I'm a vegetarian and it turns out that some of the foods vegetarians eat often can trick

the saliva test into thinking that it's nicotine. I read about this during my appeal and stopped eating cabbage, garlic, almonds and broccoli which I used to consume a lot of. So there are some factors that can cause a false result with the saliva test and I prefer to get a urine test for that reason.
Post 2

@turkay1-- I read in the news that tobacco saliva tests are good for determining how addicted a person is to nicotine. The test determines how fast a person metabolizes nicotine which affects the time and effort required to quit tobacco.

I guess if a person metabolizes it very quickly, it means they are very addicted and will have a hard time quitting. If a person metabolizes it slowly, it means they are light addicts and comparably will have an easier time quitting.

I do think your husband would benefit from this test because he could determine his addiction level. But I think it might not motivate him entirely because I've heard different accounts about how long nicotine stays in the body. Some people say it takes up to four weeks. So it might disappoint him to see high nicotine levels even though he has stopped smoking entirely.

Post 1

Wow, this is great! I hope my local pharmacy carries it because I would love to get this for my husband.

He's been trying to give up smoking for several years but keeps going back to it.
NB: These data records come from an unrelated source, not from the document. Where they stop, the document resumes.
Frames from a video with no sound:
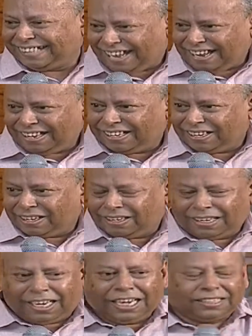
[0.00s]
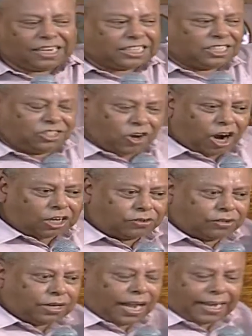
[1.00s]
yeah. He that is not
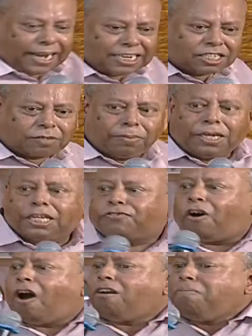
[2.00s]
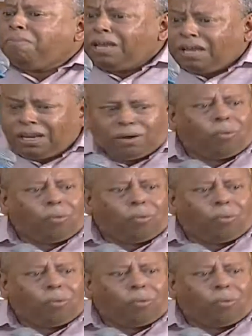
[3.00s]
against me is for me.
He's went through several patch treatments but can't seem to quit entirely. I think he has a psychological addiction to smoking as well as a nicotine addiction. Last year, on New Years, I though he had finally quit when I caught him smoking in the garage.

He really wants to quit too and I want to help him. I think these saliva tests for nicotine might actually help and motivate him. Maybe as he sees the nicotine levels in his body going down, he will realize that he is actually overcoming his addiction. Of course, it would be a great way to make sure he's following the rules too!